08 June 2004

ADVANCES IN CANCER TREATMENT
Optimism In The Cancer Wars


European Yew


At the ongoing 2004 annual meeting of the American Society of Clinical Oncology in New Orleans, Louisiana, comes great news about the fight against what used to be a frustrating battle against cancer.

One of the most difficult types of cancer is brain cancer. Glioblastoma multiforme (GBM) is the most common and most malignant of the brain cancers. In the meeting, results of a multi-institutional clinical trial showed that treating patients with radiation and chemotherapy improves both progression-free survival and overall survival in GBM. This is remarkable because this is the first time that chemotherapy was shown to be effective in brain cancer treatment.

For breast cancer, a study showed that Evista, known generically as Raloxifene, lowered the risk of breast cancer by 72% among postmenopausal women with osteoporosis who took it for four years.

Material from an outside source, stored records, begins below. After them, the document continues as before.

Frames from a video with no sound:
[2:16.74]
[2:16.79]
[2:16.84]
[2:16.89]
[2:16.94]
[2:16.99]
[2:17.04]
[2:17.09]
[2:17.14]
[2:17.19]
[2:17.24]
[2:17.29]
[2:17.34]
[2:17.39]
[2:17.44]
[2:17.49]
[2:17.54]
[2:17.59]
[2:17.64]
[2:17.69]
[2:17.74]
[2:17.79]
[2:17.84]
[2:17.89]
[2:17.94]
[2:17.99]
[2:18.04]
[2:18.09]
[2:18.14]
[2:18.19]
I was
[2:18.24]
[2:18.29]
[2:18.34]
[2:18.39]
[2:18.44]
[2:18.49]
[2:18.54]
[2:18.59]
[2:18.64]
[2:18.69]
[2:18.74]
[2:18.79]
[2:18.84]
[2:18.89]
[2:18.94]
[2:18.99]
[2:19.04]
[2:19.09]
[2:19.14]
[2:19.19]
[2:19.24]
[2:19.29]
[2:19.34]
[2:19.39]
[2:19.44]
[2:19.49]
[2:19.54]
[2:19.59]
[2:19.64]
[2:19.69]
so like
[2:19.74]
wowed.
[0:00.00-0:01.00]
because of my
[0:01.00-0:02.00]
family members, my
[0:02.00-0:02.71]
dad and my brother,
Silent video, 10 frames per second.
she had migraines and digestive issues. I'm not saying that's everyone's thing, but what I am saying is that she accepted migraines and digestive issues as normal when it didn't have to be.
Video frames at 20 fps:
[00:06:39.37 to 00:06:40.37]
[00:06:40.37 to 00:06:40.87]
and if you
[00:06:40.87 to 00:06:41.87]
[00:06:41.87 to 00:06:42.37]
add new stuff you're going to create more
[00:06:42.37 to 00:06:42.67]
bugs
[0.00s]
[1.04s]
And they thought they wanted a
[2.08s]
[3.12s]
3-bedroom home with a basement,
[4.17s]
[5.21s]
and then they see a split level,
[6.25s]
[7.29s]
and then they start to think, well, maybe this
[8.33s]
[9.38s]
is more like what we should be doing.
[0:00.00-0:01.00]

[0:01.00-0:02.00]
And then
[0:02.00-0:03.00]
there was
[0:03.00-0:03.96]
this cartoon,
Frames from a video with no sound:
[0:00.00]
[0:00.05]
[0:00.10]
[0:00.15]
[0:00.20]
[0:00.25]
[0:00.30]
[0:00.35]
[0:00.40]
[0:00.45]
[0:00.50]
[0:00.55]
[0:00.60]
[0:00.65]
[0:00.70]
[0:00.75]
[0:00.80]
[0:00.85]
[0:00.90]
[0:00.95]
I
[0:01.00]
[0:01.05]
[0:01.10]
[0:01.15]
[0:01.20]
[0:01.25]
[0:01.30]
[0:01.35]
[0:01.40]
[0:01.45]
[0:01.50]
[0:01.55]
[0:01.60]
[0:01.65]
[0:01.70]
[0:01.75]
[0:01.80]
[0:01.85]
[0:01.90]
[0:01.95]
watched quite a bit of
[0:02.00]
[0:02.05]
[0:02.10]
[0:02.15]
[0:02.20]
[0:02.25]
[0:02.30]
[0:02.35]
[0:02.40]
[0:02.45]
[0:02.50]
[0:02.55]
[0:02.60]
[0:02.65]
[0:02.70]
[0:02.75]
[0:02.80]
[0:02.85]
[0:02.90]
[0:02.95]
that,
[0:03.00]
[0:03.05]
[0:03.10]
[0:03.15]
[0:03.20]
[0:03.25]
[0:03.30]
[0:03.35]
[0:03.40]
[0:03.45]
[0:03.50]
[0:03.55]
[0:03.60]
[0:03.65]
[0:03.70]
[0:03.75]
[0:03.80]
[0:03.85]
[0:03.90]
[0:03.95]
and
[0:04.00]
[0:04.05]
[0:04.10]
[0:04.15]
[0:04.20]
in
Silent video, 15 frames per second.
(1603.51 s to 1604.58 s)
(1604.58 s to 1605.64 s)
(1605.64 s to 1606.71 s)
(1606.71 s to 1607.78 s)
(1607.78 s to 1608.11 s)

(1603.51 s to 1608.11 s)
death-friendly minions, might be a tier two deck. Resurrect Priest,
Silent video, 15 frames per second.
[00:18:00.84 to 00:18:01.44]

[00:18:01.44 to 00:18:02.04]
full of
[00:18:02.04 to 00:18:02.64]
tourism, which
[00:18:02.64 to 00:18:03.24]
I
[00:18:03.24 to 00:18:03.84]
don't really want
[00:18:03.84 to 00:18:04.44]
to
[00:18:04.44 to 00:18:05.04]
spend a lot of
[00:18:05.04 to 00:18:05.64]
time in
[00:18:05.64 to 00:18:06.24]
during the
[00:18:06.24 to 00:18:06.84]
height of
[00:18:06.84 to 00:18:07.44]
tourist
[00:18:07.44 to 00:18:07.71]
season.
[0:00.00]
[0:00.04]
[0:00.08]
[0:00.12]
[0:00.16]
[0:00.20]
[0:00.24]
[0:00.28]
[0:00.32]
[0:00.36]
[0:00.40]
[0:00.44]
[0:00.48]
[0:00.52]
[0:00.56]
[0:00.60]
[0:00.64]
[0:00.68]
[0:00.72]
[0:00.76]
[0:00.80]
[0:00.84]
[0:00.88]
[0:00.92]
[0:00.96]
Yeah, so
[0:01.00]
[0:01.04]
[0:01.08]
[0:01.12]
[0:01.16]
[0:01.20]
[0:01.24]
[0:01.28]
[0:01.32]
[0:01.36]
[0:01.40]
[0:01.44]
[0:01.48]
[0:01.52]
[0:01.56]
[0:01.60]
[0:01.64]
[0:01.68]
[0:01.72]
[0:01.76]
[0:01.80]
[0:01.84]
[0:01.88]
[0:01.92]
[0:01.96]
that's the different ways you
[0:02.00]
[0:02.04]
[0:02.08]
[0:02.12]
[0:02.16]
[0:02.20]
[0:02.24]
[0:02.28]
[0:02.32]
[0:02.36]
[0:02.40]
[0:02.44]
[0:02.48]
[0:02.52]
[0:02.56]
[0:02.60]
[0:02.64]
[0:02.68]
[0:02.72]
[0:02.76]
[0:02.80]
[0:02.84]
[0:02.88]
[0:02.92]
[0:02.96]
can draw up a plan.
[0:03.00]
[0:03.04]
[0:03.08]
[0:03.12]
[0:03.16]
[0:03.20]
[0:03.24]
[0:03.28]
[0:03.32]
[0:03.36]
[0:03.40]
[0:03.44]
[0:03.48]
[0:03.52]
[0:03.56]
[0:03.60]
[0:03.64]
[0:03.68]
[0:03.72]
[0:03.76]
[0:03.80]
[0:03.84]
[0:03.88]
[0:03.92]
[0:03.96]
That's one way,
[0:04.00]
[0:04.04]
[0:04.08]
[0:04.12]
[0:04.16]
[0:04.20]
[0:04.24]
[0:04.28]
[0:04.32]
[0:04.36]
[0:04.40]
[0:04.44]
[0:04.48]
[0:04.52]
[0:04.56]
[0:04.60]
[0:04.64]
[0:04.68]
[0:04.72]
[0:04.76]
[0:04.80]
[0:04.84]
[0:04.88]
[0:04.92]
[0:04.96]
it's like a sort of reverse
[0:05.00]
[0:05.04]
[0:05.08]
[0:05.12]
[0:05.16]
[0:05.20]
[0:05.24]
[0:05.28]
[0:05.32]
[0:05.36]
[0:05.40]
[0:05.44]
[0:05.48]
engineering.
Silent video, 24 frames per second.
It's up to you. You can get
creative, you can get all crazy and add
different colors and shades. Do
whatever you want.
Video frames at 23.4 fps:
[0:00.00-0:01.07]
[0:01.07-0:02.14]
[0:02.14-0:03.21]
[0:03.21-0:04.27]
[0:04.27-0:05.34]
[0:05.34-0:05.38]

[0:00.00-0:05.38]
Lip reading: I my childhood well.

Two other new studies presented showed that for prostate cancers that are resistant to hormone therapy (hormone therapy is a primary treatment for prostate cancer), Docetaxel was shown to extend survival and aid in pain relief. Docetaxel, marketed as Taxotere by Aventis, comes from the plant called European Yew which is pictured above. It seems our insurmountable ailments can be relieved using indigenous plants found in our planet, after all. Well, this has been going on since the time of Fleming.

For seminoma, which is a type of slow-growing testicular cancer, results of a new European study show that one course of chemotherapy treatment with carboplatin (Paraplatin) is as effective as radiation therapy. It is also associated with a lower risk of a second cancer in the near term. In men who are at risk for developing cancer in the remaining testicle, this research suggests that the use of chemotherapy may allow doctors to preserve the remaining testicle.

Lastly, the June 3rd issue of the New England Journal of Medicine featured a positive report regarding the treatment for colorectal cancer. It featured the MOSAIC study (Multicenter International Study of Oxaliplatin/5-Fluorouracil/Leucovorin in the Adjuvant Treatment of Colon Cancer), and another study which showed a combined chemotherapeutic cocktail (adding Bevacizumab to irinotecan-fluorouracil-leucovorin, known as IFL) designed to improve survival in cases of metastatic colorectal cancer.

WIth these new pharmocologic advances, a glimmer of hope can finally be seen, and someday, we might be able to manage cancer treatment the same way we now handle high blood pressure or high blood sugar. We certainly can't boast (yet) of beating cancer, but at least we are now within (finally! whew!) striking distance of giving it a good fight.